We started out with some basic questions on the Net Promoter Score (NPS) metric. In the second episode we established there is nothing special/superior/magical/analytical about using a 11 point scale that spans from 0 to 10. If you insist on using such a metric you might as well ask the respondents whether they will recommend, disapprove of or neutral about your product and you will not be ay worse of. That does not mean the question works but it does not do any worse than the 11 point scale.
If you insist on sticking to 11 point scale, let us look at the other questions I raised
- What happened to those who answered 7 or 8? (called Passives) – why are they not relevant?
- Why the unbalanced scale – why there are only two levels for Promoters and the Passives while there are 7 levels for Detractors?
- Why are we doing this percentage subtraction math – why not simply use the average recommend rating? Is that found to be bad predictor than the percentage math?

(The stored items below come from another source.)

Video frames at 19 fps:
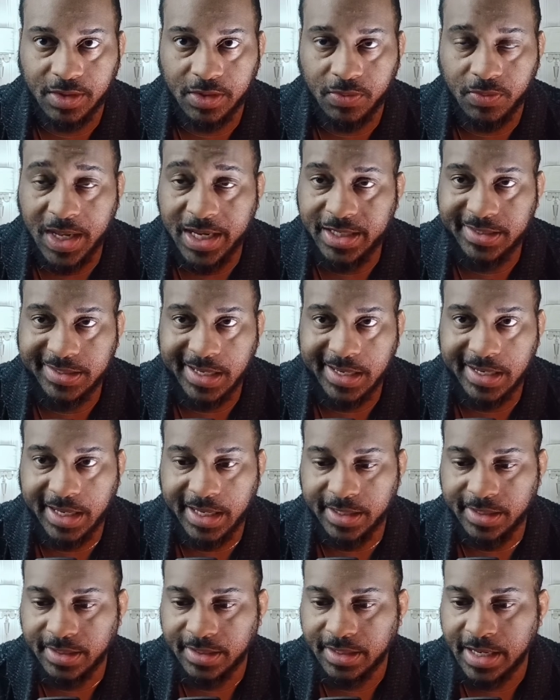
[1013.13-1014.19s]
Why do you say
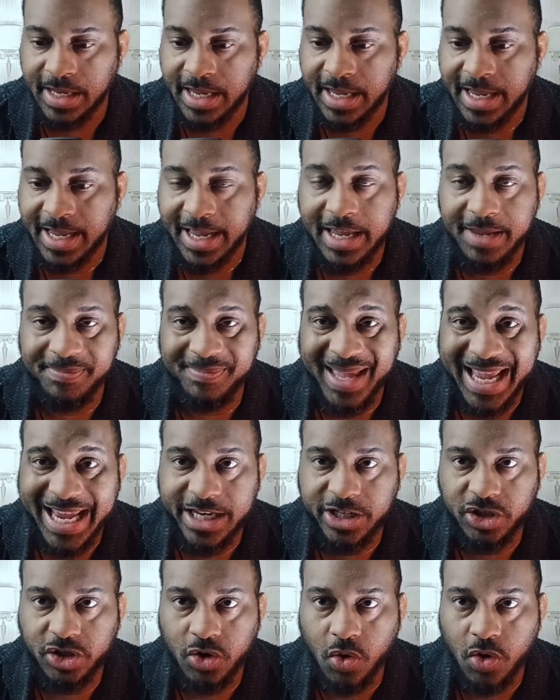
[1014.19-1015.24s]
that? He
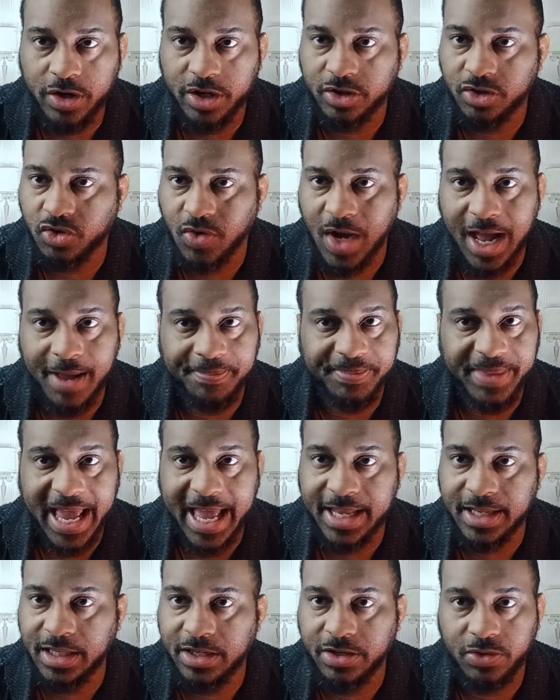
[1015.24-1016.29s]
made sure to drop
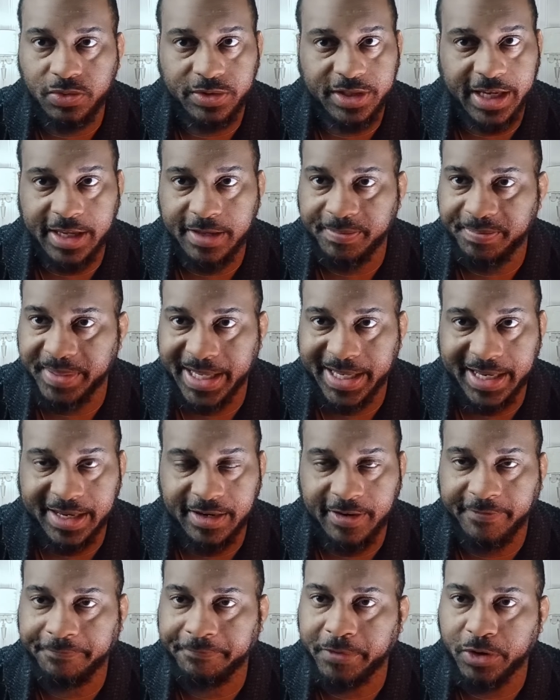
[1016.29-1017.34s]
that little tidbit in
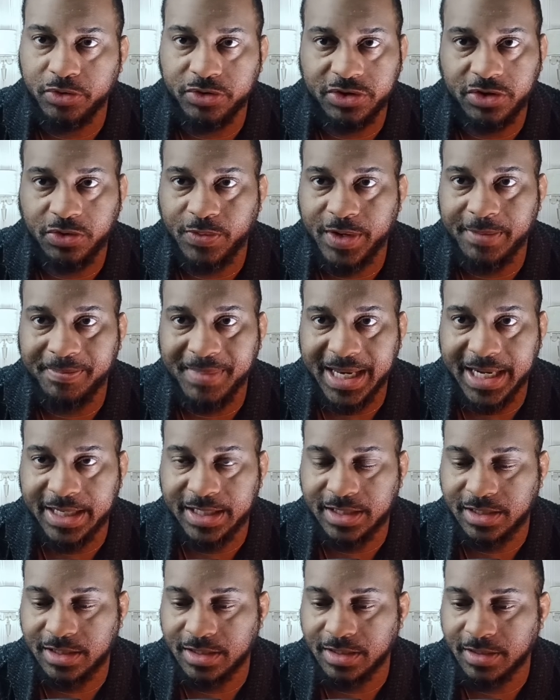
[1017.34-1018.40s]
the first 3
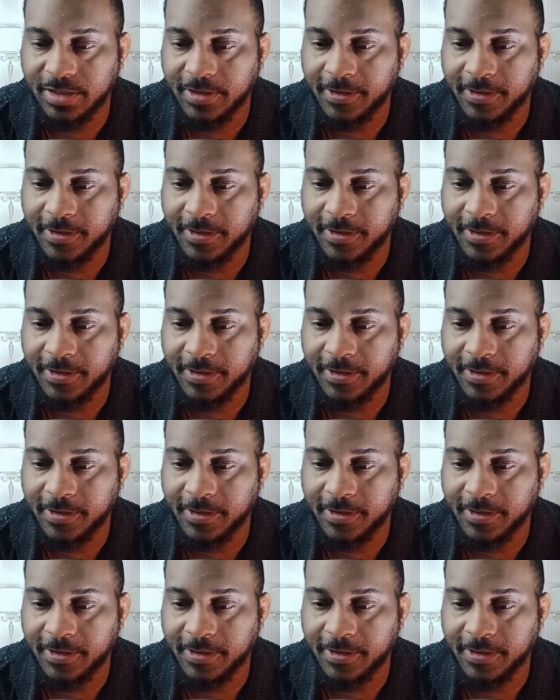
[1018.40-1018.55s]
minutes.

Note that because of the Net math that is being used, that is subtracting Detractors from Promoters, it is possible to arrive at the same NPS score by more than one ways. Stated another way, any number of distributions of recommend rating by your respondents can result in the same NPS score. A score of 10 can be either because there are 50% Promoters, 40% Detractors or 10% promoters and no detractors.

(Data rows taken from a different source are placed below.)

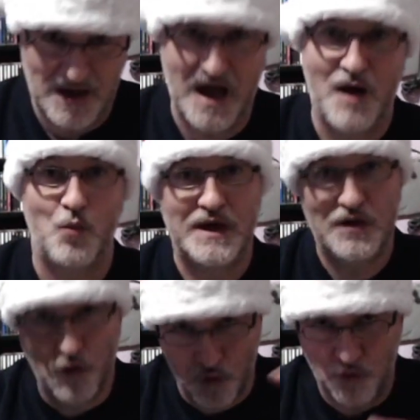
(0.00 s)
and we
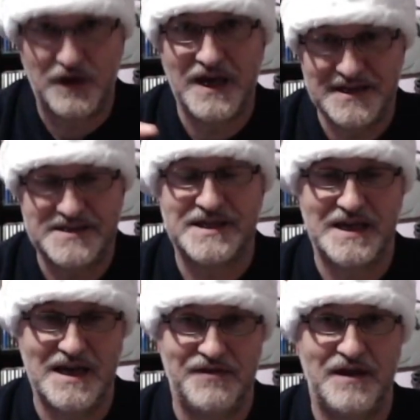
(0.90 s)
all get
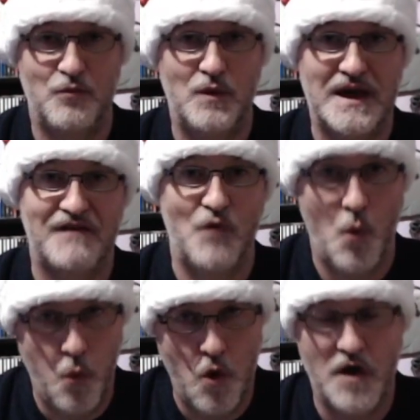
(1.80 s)
together. We have
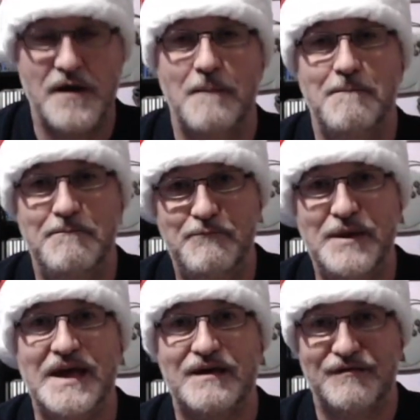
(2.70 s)
one
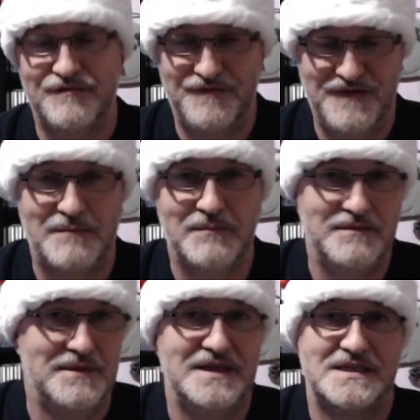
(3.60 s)
big family
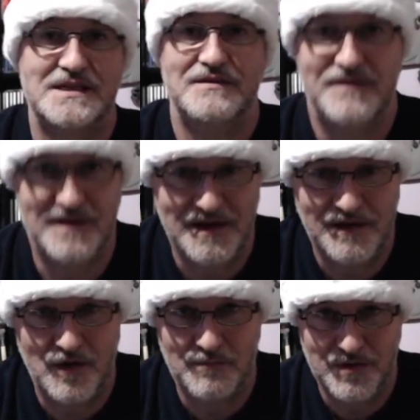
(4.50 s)
meeting there
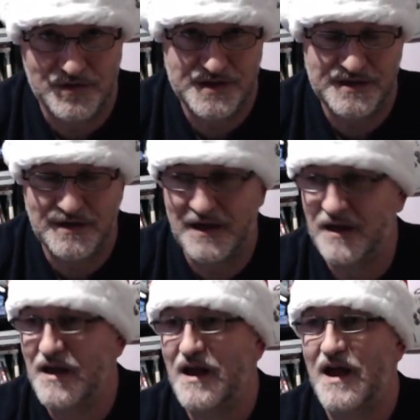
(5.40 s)
on Boxing Day,
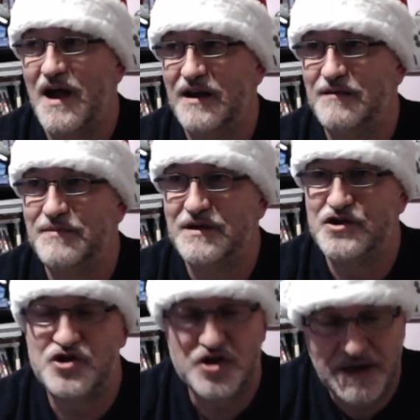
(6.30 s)
and it'd be a
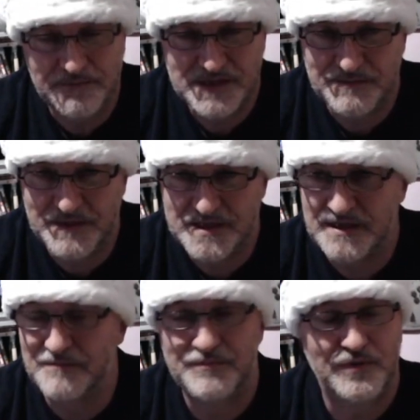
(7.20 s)
shame to miss
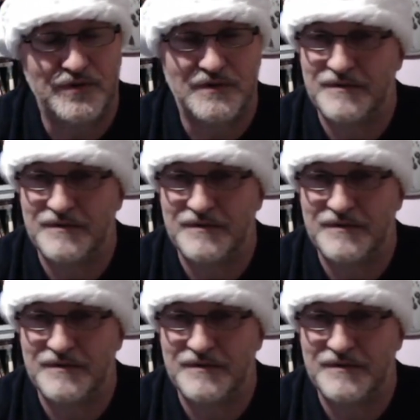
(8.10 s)
it. But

While we have not discussed yet the predictability of business performance based on NPS, let us assume that the metric is a predictor. If we treat that as true then given any business and its NPS score you should be able to predict its future performance. What NPS school of thought says is how the business got to its current point of NPS does not matter. So you could be a business going down from NPS 70 to NPS 30 or a business with NPS -30 moving to NPS 30. According to them these two businesses are same because their current NPS is 30.

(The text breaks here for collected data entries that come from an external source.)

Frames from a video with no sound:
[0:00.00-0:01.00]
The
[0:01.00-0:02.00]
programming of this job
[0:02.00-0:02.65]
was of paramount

You can see the contraction in their own logic. On one hand they say current NPS is predictor of future profitability but they end up predicting same future for two companies on two different trajectories.
So when you try to compare two businesses with same NPS, they could have arrived there by two different ways implying that it is meaningless to compare businesses based on their NPS score. So any graph you see showing distribution of NPS score vs. company performance is simply wrong because their baseline is wrong.
The problem stems from the net math and their decision to ignore the effect of Passives completely. It is the presence of Passives that can be assigned any number from 0 to 100 that results in the scale instability and eventually to the error of treating all companies at same NPS point the same way.
So why go with any kind of Net metric?